Estaba a punto de responder cuando el recepcionista regresó al mostrador.

—¿En qué habitación estáis? —preguntó, mientras se rascaba la oreja.

—La seiscientos veintiséis —contesté.

Después de teclear en el ordenador, se quedó mirando la pantalla verde.

—Lo siento, pero esa habitación está vacía.

—¿Qué? —exclamé.

El recepcionista me examinó detenidamente, entornando los ojos.

—En estos momentos la habitación 626 no está ocupada —repitió.

—¡Pero si estamos nosotros! —protestó Eddie.

El empleado esbozó una sonrisa forzada y levantó las dos manos como diciendo: «Calma, calma.»

—Encontraremos a vuestros padres —nos dijo con su sonrisa forzada, mientras tecleaba en el ordenador—. A ver, ¿cuál es vuestro apellido?

Abrí la boca para responder, pero no me vino ninguna respuesta a la cabeza. Miré a Eddie, que parecía muy concentrado.

—¿Cuál es vuestro apellido, niños? —repitió el recepcionista—. Si vuestros padres están en el hotel, podemos encontrarlos. Pero necesito saber vuestro apellido.
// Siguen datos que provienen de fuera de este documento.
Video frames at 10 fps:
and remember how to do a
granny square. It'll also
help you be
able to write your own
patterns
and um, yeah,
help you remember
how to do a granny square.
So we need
Lo miré fijamente sin decir nada. Entonces noté una extraña sensación que empezó en la nuca y me recorrió todo el cuerpo; por un instante pensé que no podía respirar, que el corazón se me había parado.

Mi apellido, mi apellido… ¿Por qué no conseguía recordarlo?

Noté que empezaba a temblar y los ojos se me llenaban de lágrimas. ¡Era horrible!

«Me llamo Sue —me dije—. Sue…, Sue, ¿qué más?»

Temblando y llorando, agarré a Eddie por los hombros.

—Eddie, ¿cuál es nuestro apellido? —le pregunté.

—No…, no lo sé —sollozó.

—¡Oh, Eddie! —exclamé, al tiempo que abrazaba a mi hermano—. ¿Qué nos pasa? ¿Qué nos pasa?